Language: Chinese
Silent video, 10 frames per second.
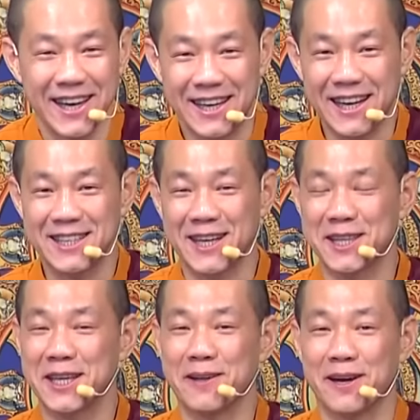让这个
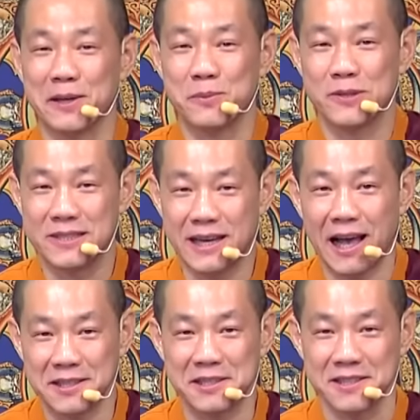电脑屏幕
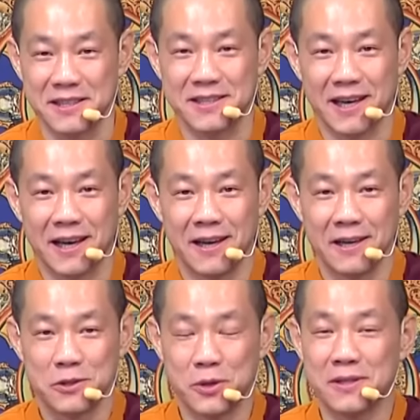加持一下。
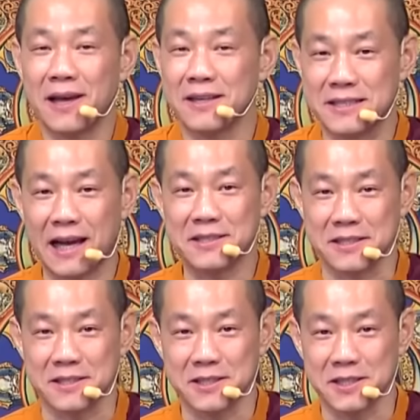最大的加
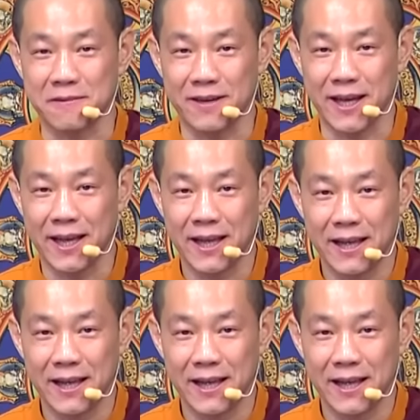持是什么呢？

----------

With the pictures removed, output the listing above exactly.

Language: Chinese
Silent video, 10 frames per second.
让这个
电脑屏幕
加持一下。
最大的加
持是什么呢？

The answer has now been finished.